++++ Records to use ++++

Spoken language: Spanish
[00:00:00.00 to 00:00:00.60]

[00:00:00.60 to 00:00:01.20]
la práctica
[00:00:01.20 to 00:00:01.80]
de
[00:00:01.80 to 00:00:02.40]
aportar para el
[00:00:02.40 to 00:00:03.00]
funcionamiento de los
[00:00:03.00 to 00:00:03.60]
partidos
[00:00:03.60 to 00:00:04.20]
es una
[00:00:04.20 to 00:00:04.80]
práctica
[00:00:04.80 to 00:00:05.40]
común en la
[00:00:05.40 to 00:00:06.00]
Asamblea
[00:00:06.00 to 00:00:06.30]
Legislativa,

++++
++++ Records to use ++++

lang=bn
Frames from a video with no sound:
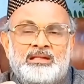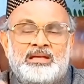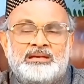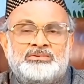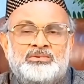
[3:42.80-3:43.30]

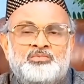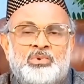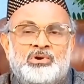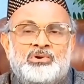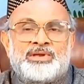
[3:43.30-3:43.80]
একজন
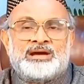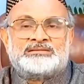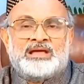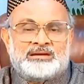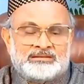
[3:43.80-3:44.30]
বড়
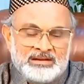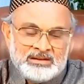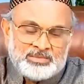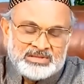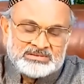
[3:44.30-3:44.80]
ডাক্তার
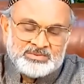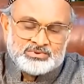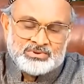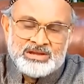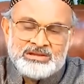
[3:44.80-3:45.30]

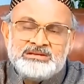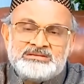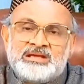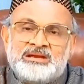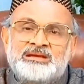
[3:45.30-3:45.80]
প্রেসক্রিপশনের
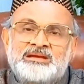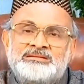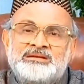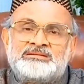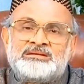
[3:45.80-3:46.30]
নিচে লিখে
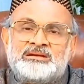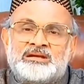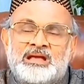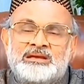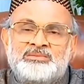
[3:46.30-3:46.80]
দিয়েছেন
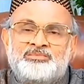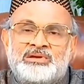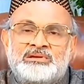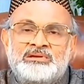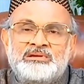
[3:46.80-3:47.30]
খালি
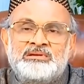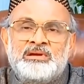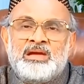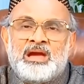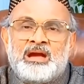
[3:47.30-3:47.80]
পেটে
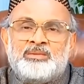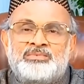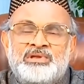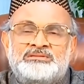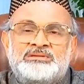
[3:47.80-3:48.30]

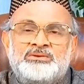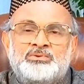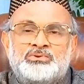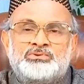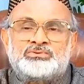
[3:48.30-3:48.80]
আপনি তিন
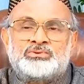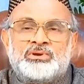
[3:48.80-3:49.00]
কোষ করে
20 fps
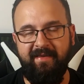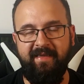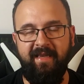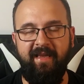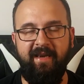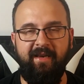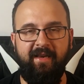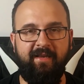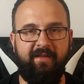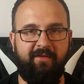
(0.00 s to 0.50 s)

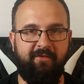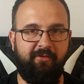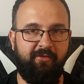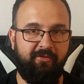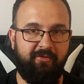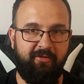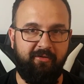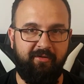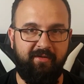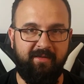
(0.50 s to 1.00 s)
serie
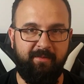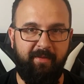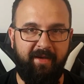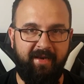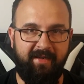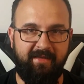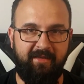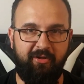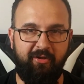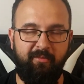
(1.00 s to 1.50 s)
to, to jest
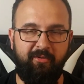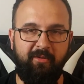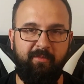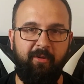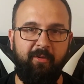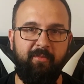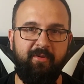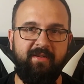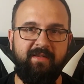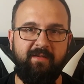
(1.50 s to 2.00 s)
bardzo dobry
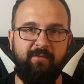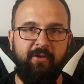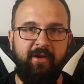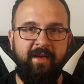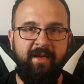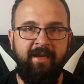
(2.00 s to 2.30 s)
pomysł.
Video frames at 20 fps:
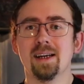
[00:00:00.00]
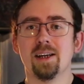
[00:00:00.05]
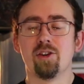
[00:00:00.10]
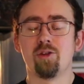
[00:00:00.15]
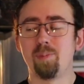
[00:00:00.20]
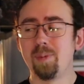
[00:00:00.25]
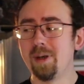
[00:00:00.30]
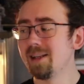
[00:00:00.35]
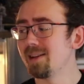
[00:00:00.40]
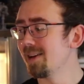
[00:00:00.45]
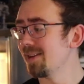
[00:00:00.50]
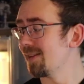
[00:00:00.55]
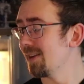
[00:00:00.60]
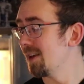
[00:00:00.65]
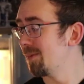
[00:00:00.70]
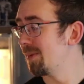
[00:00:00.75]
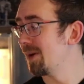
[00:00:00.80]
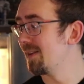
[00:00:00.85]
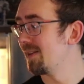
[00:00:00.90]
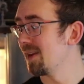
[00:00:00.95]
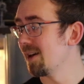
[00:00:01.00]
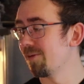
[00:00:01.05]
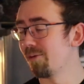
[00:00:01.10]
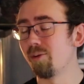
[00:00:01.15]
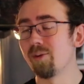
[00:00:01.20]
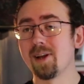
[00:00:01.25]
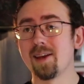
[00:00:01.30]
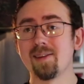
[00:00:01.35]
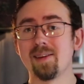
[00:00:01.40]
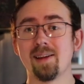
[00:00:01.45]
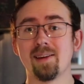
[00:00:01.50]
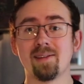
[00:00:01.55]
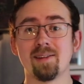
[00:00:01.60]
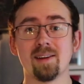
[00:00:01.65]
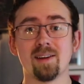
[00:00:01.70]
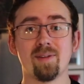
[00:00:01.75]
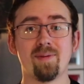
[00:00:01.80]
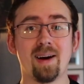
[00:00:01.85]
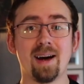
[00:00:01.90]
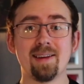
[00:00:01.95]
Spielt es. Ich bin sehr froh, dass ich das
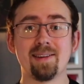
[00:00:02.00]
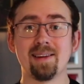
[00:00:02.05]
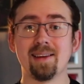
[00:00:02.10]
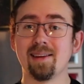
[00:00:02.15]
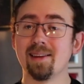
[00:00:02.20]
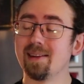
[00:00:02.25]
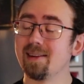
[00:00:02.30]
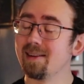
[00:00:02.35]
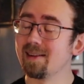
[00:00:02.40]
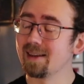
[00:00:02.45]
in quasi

++++

Action item → Above are the records; restate exactly the lines from the one containing "[00:00:00.55]" through the one containing "[00:00:01.70]", keeping pictures out.

Answer to the exercise →
[00:00:00.55]
[00:00:00.60]
[00:00:00.65]
[00:00:00.70]
[00:00:00.75]
[00:00:00.80]
[00:00:00.85]
[00:00:00.90]
[00:00:00.95]
[00:00:01.00]
[00:00:01.05]
[00:00:01.10]
[00:00:01.15]
[00:00:01.20]
[00:00:01.25]
[00:00:01.30]
[00:00:01.35]
[00:00:01.40]
[00:00:01.45]
[00:00:01.50]
[00:00:01.55]
[00:00:01.60]
[00:00:01.65]
[00:00:01.70]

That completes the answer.